L’intégration des immigrés : débats et constats - Forum protestant

L’intégration des immigrés : débats et constats

 

« Ainsi, les chercheurs ne détiennent aucun monopole sur la thématique de l’intégration. Elle est abondamment traitée par les politiques, les journalistes, les essayistes, les polémistes – en général avec un bel aplomb. Les politiques usent parfois d’un terme condescendant pour désigner les chercheurs et les experts : les « sachants », sous-entendu ceux qui arborent leur savoir sans affronter les contraintes réelles de l’action. D’expérience, pourtant, et s’agissant de l’intégration, j’observe que les « sachants » – ceux qui savent déjà tout – évoluent davantage dans la mouvance politico-médiatique que dans le monde de la recherche. Les chercheurs qui s’intéressent de près au sort des immigrés dans la société sont plutôt des gens qui doutent et s’interrogent ; ils passent du temps à mettre au point des dispositifs d’observation et d’enquête, à rouvrir les archives pour questionner les catégories, à tester les outils de mesure. Ils ne profèrent pas d’oracles du haut d’une science souveraine. »
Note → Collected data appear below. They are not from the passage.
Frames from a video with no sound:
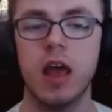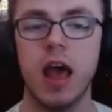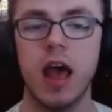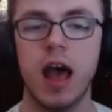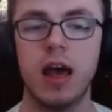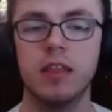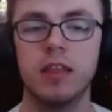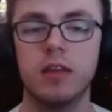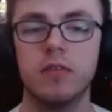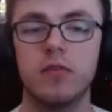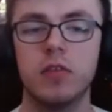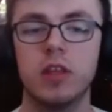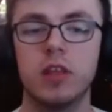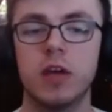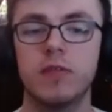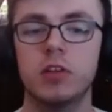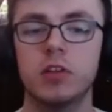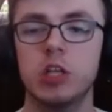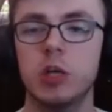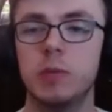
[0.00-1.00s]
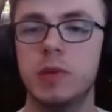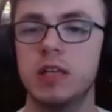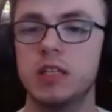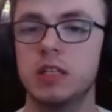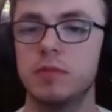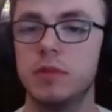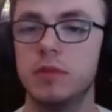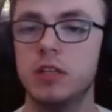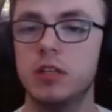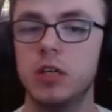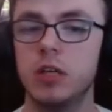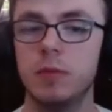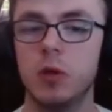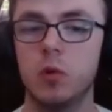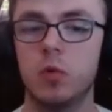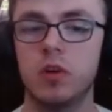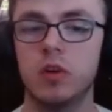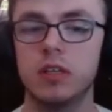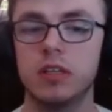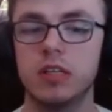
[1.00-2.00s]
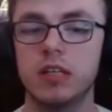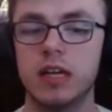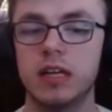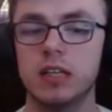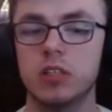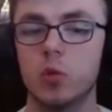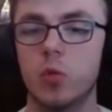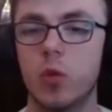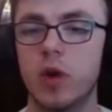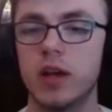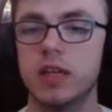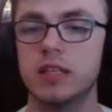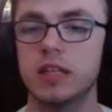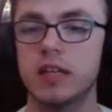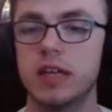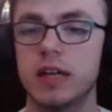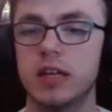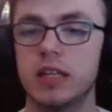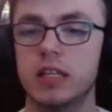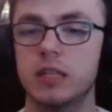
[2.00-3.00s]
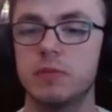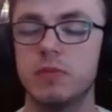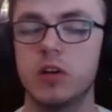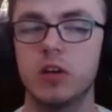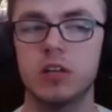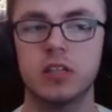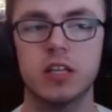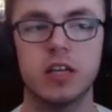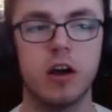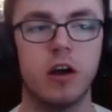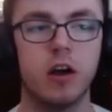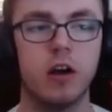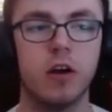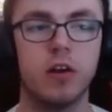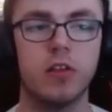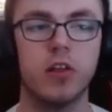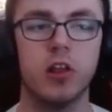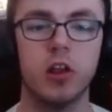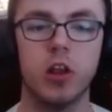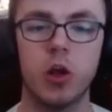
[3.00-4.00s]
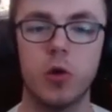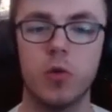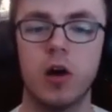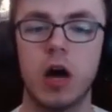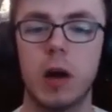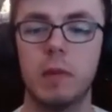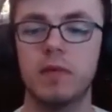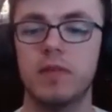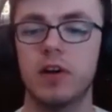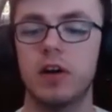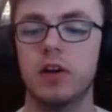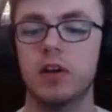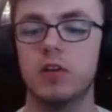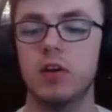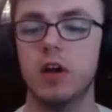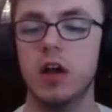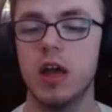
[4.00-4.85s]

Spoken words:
and then for the other 2 pieces medium you want as the waist and hands because they are the lower armor value.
Dans ce cours prononcé au Collège de France, le démographe François Héran, après avoir rappelé la « constellation de notions connexes ou rivales » entourant le terme intégration et qui expliquent la diversité des positions à son égard, préfère s’en tenir aux « réalités concrètes », à la « suite de processus observables au fil du temps ». Les vastes enquêtes internationales menées par l’OCDE et la Commission européenne peuvent aider à se faire une idée sur « l’intégration des immigrants telle qu’elle se fait »«  les performances de la France en la matière sont loin d’être éblouissantes », que l’on compare les situations (travail, conditions de vie, engagement civique et social) des premières et deuxièmes générations d’immigrés vis à vis des natifs, les capacités des élèves ou le type d’emploi occupé par rapport au diplôme. Ceci alors que la France a été l’un des premiers pays « à avoir officialisé le concept d’intégration dès la fin des années 1980 ». Sans dire « que faire de tels résultats », Héran détaille ensuite les difficultés que l’on a dans ce pays pour parler d’intégration. D’abord parce que la recherche n’est absolument pas consensuelle sur ce sujet avec au moins trois conceptions : l’intégration conçue comme « idéal républicain » (basé sur le principe d’égalité), vue comme une « promesse creuse » ou au contraire un « instrument de domination » (ces deux conceptions opposées s’accordant sur l’inégalité, exigée d’un côté, contestée de l’autre, entre l’immigré et la société qui l’accueille). Ensuite parce que « l’intégration est une notion récurrente du débat public », elle « court les rues » et c’est là « un obstacle supplémentaire pour qui veut la traiter scientifiquement ». Enfin, parce que c’est « une notion largement rejetée par les immigrés et leurs descendants », peut-être parce que « les enquêtes officielles qui cherchent à évaluer leur degré d’intégration reposent sur un soupçon insupportable : elles mettent en doute la légitimité de leur présence au sein de la société ». Malgré ces difficultés, Héran pense qu’on peut « sauver » la notion d’intégration à condition d’être conscient qu’elle est à la fois un idéal et un processus concret et donc « qu’on ne sait jamais très bien, quand on entend parler d’intégration, sur quel registre on se situe. Descriptif ou normatif ».